→ WHAT IS NEEDED: Repeat exactly the lines of the entries below from the one with "[0:02.00-0:02.60]" through the one with "Transcript, with fillers: There", both ends included, and nothing else.

■ ■ ■ ■

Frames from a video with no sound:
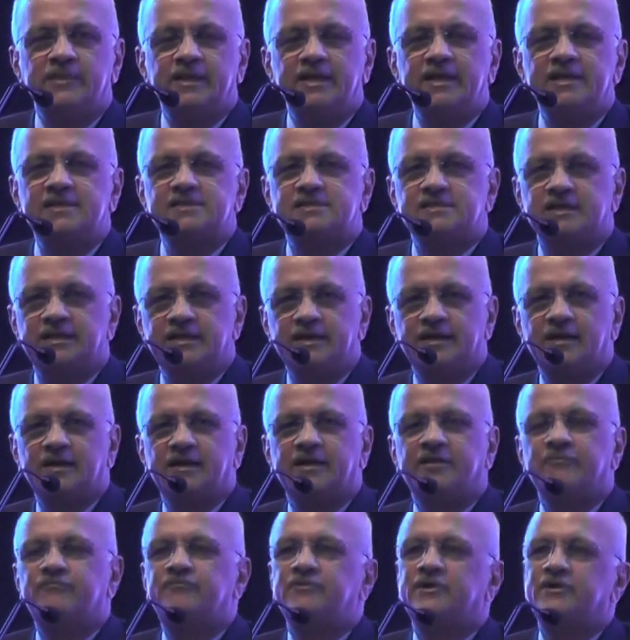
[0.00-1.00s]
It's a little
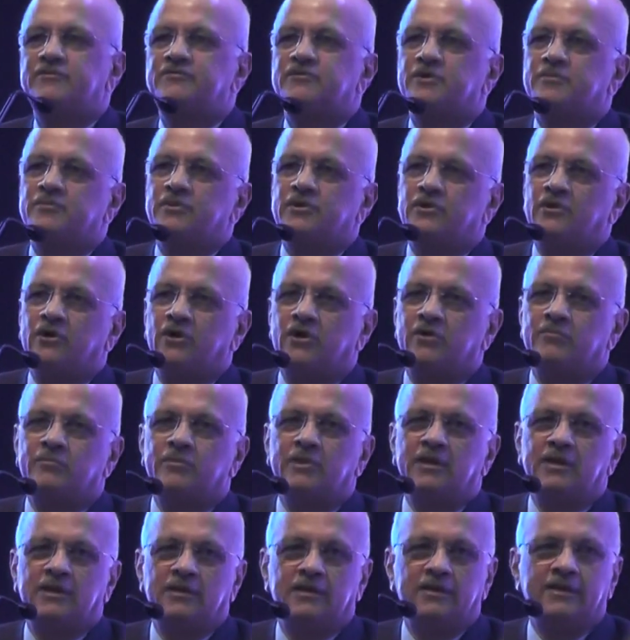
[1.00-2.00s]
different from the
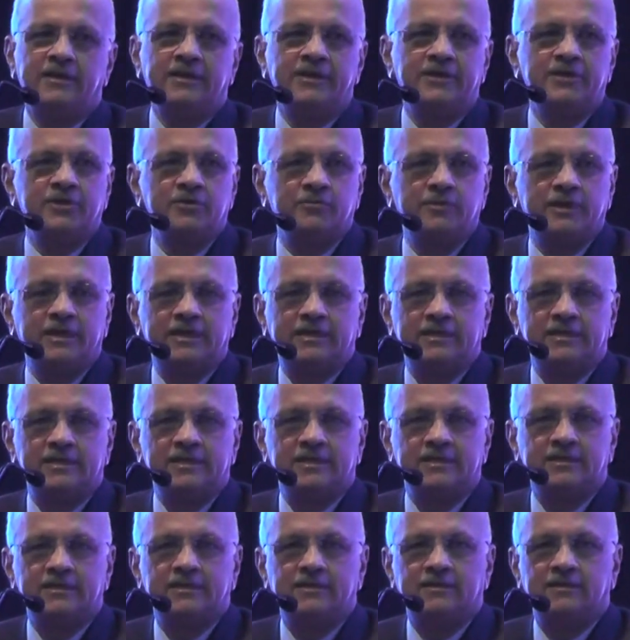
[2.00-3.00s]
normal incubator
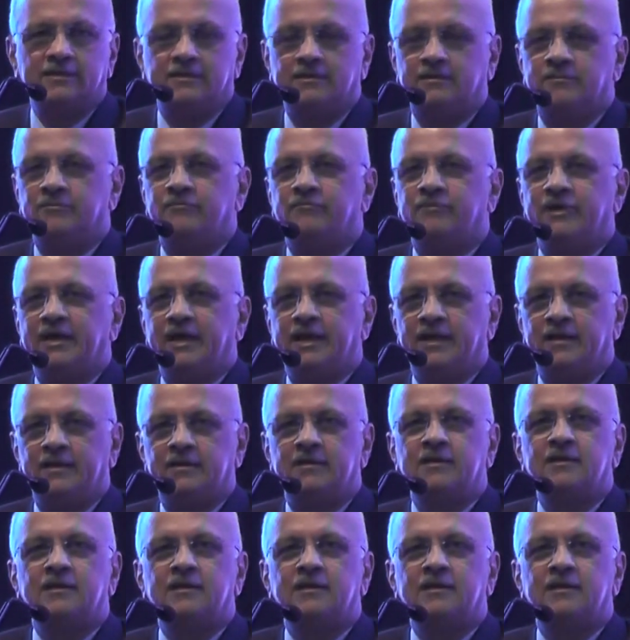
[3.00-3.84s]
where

■ ■ ■ ■

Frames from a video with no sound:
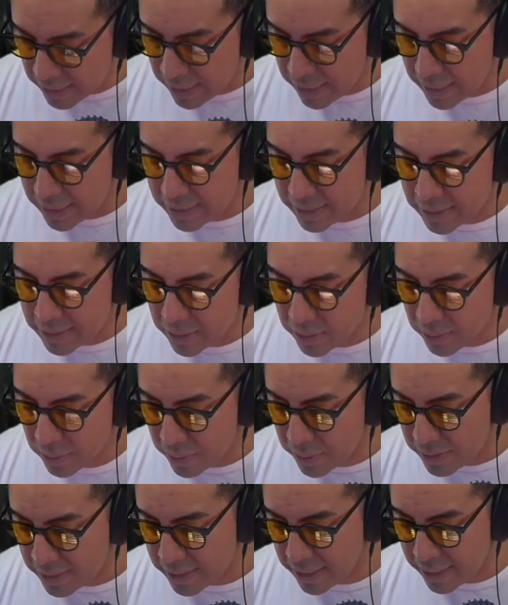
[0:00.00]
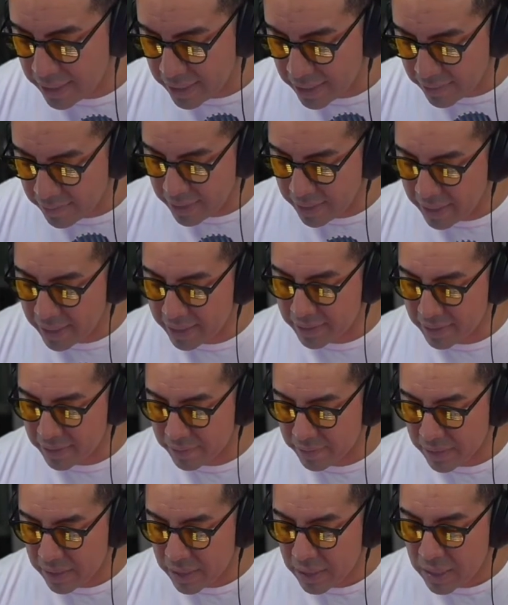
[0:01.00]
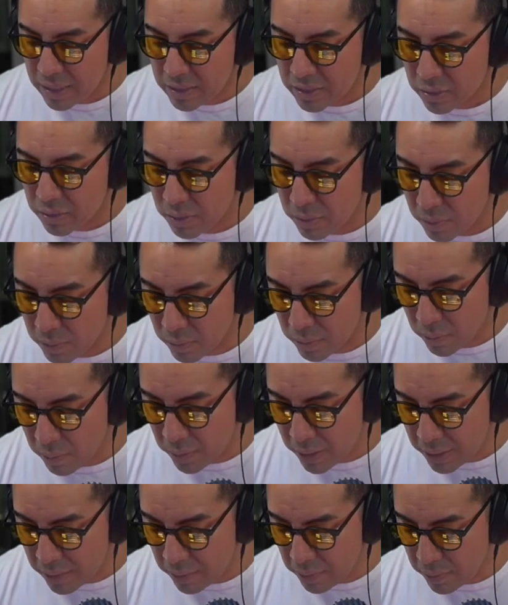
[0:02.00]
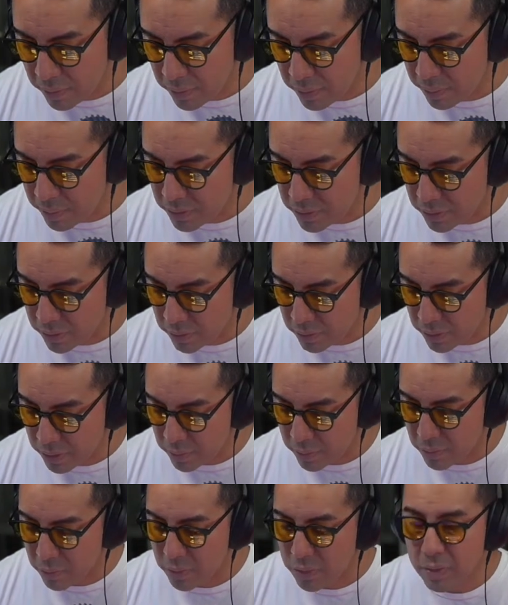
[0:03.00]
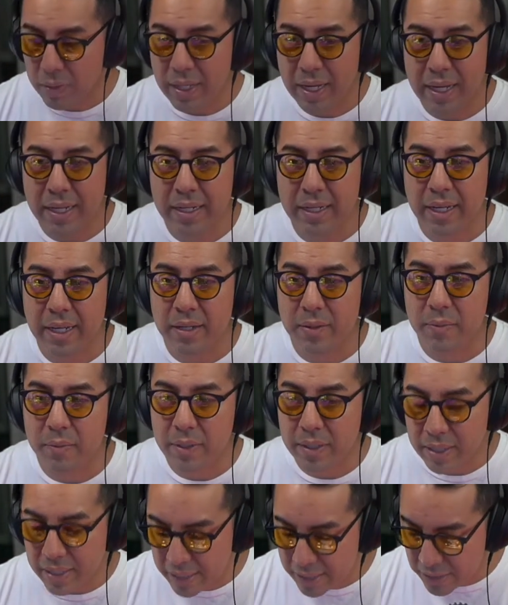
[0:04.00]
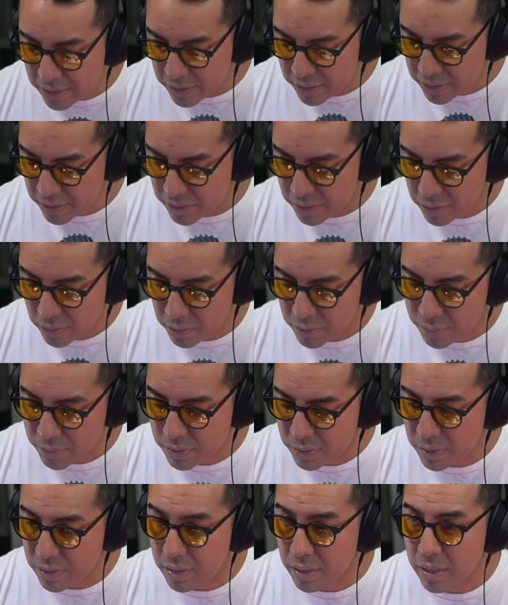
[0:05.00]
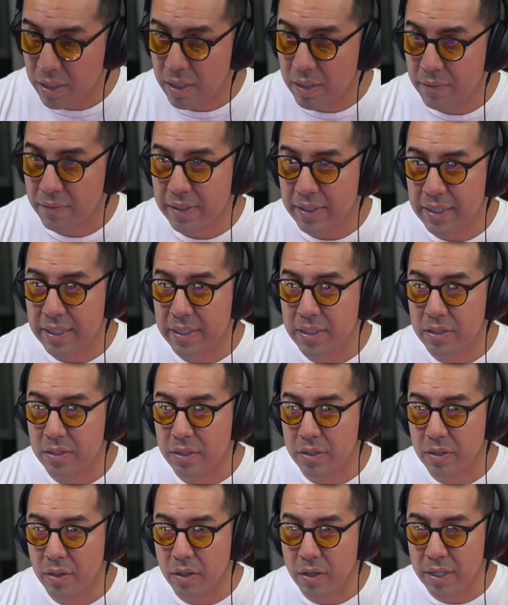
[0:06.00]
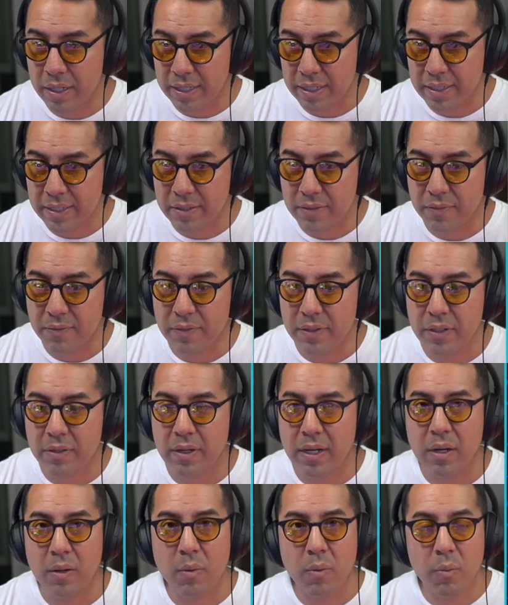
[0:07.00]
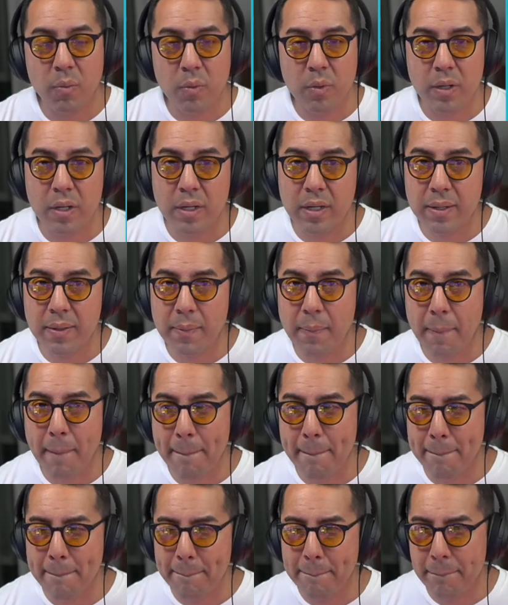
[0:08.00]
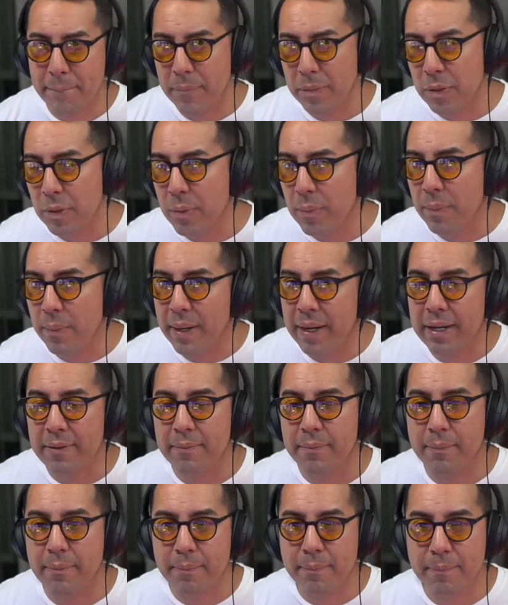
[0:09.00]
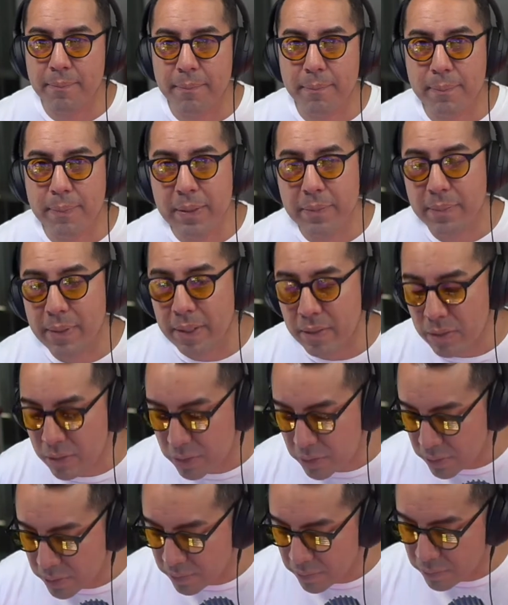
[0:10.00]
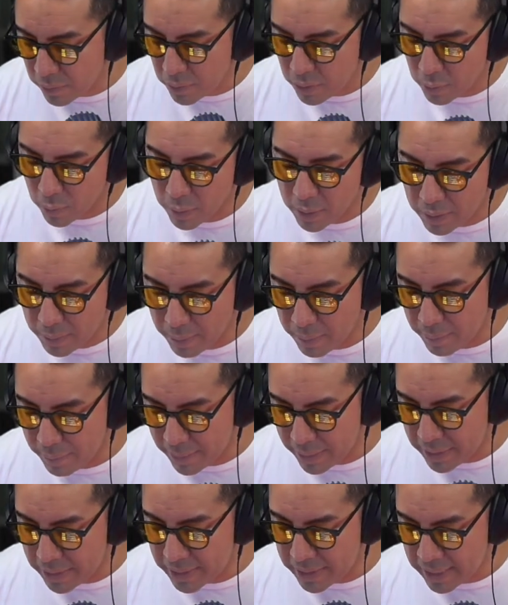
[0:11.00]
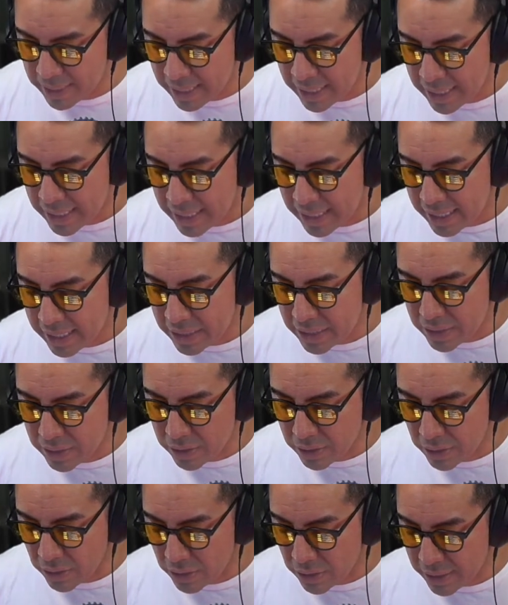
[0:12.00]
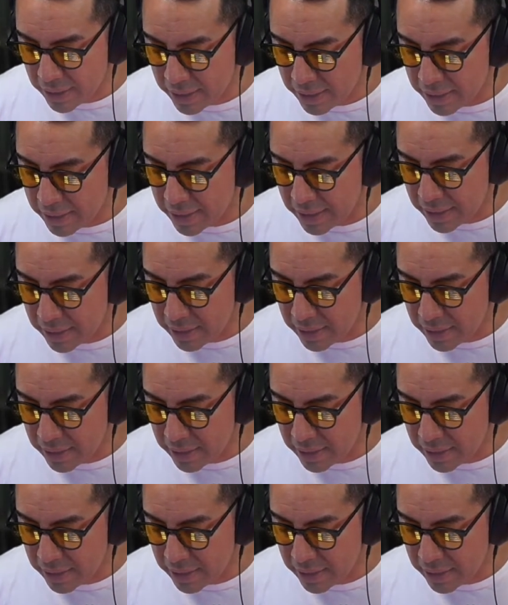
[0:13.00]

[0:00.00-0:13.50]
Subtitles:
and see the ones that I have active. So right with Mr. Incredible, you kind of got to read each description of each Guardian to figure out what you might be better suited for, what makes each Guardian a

■ ■ ■ ■

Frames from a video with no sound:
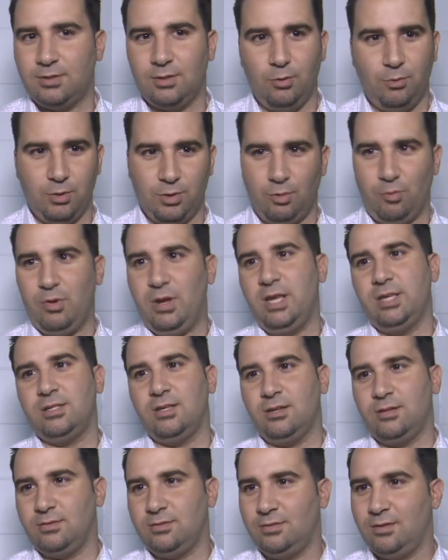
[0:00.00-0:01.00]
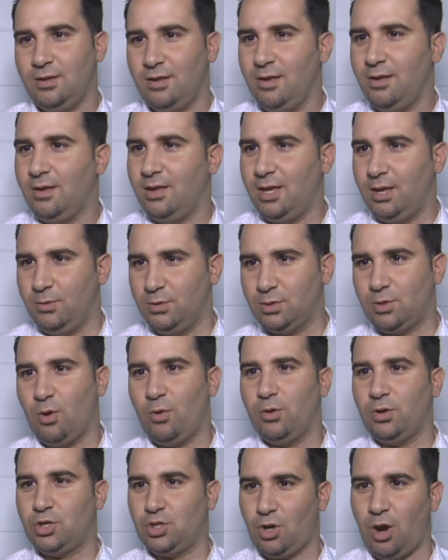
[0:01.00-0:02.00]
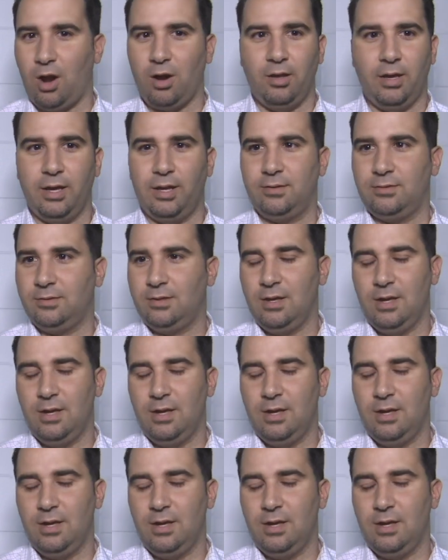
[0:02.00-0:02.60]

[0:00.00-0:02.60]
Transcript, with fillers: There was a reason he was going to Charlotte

■ ■ ■ ■

→ WRITTEN SOLUTION:
[0:02.00-0:02.60]

[0:00.00-0:02.60]
Transcript, with fillers: There was a reason he was going to Charlotte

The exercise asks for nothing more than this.